Task to carry out:
An exact copy of the data is required, with no pictures in it.

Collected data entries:
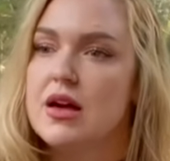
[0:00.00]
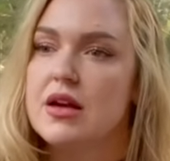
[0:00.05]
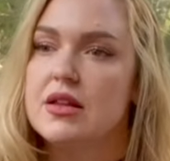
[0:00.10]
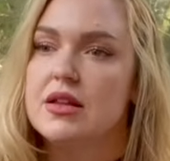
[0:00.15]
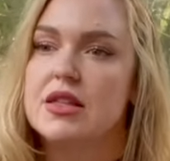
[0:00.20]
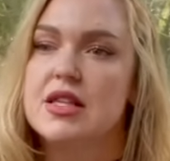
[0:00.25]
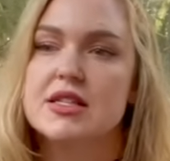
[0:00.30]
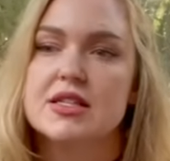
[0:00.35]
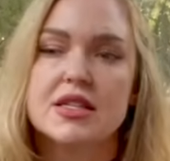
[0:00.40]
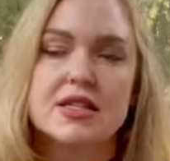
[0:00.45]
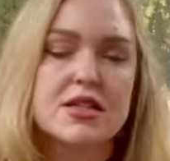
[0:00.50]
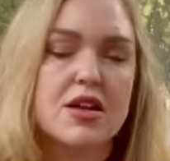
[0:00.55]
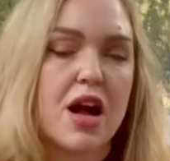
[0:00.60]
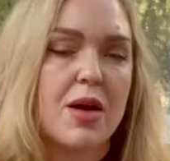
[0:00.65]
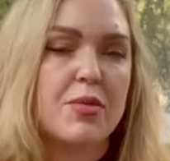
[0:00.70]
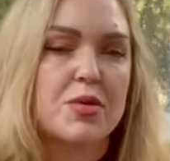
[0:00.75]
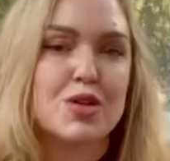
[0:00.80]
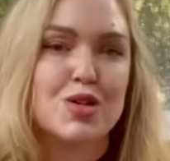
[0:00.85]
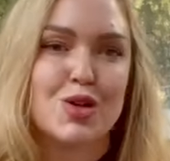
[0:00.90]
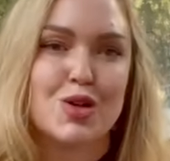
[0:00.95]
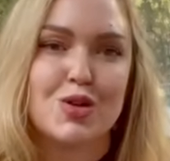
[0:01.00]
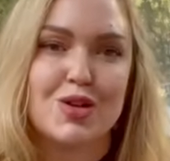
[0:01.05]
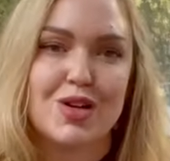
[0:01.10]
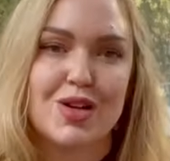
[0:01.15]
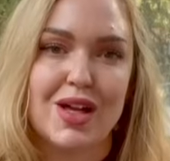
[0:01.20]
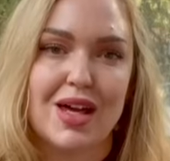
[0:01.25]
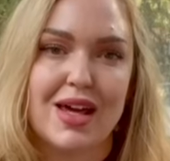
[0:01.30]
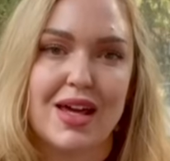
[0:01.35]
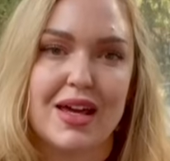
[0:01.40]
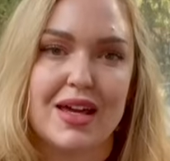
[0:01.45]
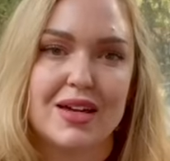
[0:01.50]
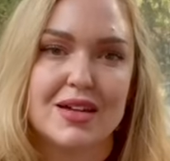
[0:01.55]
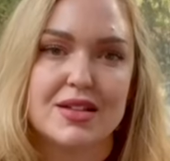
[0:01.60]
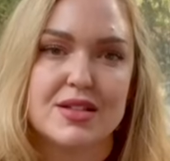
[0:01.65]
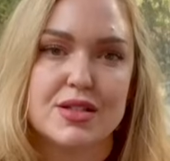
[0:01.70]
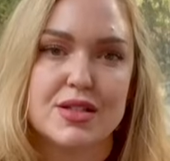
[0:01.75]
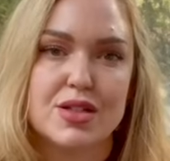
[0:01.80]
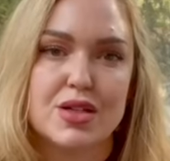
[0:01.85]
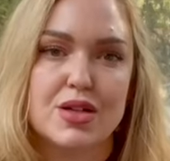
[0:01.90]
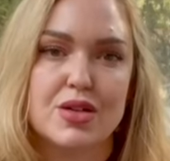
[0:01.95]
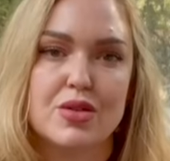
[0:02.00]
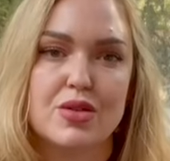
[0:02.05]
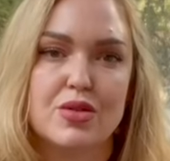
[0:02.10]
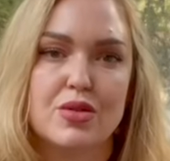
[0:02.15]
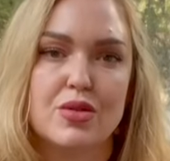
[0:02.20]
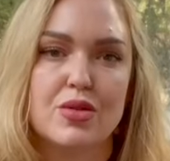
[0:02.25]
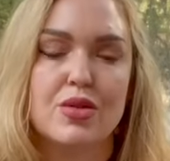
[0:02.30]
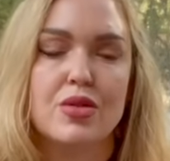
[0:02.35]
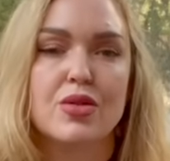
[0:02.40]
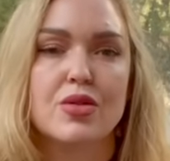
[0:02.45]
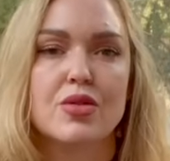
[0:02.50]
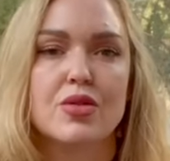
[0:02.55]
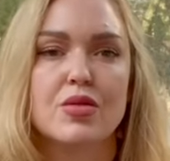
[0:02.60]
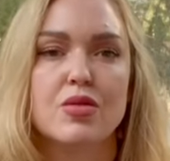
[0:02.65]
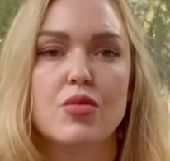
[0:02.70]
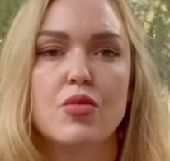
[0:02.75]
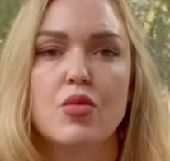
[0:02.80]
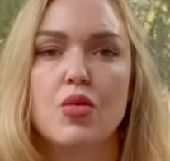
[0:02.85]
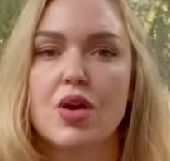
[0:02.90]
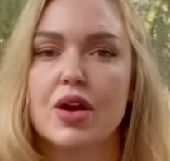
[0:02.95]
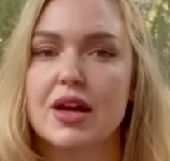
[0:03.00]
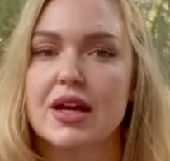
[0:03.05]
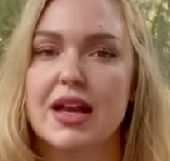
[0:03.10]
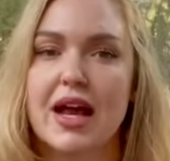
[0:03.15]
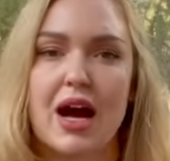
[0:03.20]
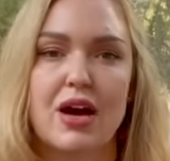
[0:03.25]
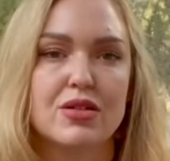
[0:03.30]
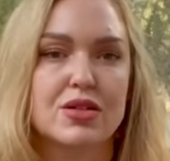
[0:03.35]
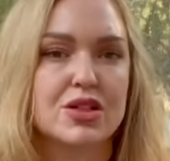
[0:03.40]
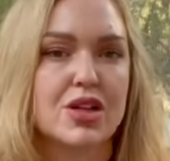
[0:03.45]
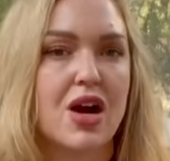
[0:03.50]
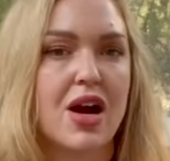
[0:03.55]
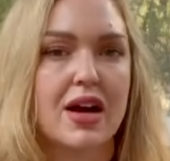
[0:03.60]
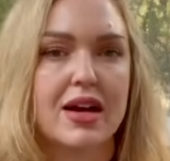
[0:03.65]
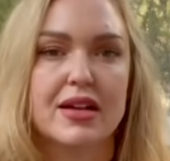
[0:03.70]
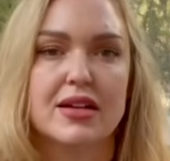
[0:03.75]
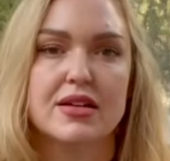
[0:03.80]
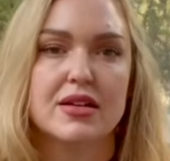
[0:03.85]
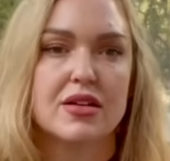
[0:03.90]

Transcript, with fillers: this is an opportunity to work it out, talk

Solution to the problem:
[0:00.00]
[0:00.05]
[0:00.10]
[0:00.15]
[0:00.20]
[0:00.25]
[0:00.30]
[0:00.35]
[0:00.40]
[0:00.45]
[0:00.50]
[0:00.55]
[0:00.60]
[0:00.65]
[0:00.70]
[0:00.75]
[0:00.80]
[0:00.85]
[0:00.90]
[0:00.95]
[0:01.00]
[0:01.05]
[0:01.10]
[0:01.15]
[0:01.20]
[0:01.25]
[0:01.30]
[0:01.35]
[0:01.40]
[0:01.45]
[0:01.50]
[0:01.55]
[0:01.60]
[0:01.65]
[0:01.70]
[0:01.75]
[0:01.80]
[0:01.85]
[0:01.90]
[0:01.95]
[0:02.00]
[0:02.05]
[0:02.10]
[0:02.15]
[0:02.20]
[0:02.25]
[0:02.30]
[0:02.35]
[0:02.40]
[0:02.45]
[0:02.50]
[0:02.55]
[0:02.60]
[0:02.65]
[0:02.70]
[0:02.75]
[0:02.80]
[0:02.85]
[0:02.90]
[0:02.95]
[0:03.00]
[0:03.05]
[0:03.10]
[0:03.15]
[0:03.20]
[0:03.25]
[0:03.30]
[0:03.35]
[0:03.40]
[0:03.45]
[0:03.50]
[0:03.55]
[0:03.60]
[0:03.65]
[0:03.70]
[0:03.75]
[0:03.80]
[0:03.85]
[0:03.90]

Transcript, with fillers: this is an opportunity to work it out, talk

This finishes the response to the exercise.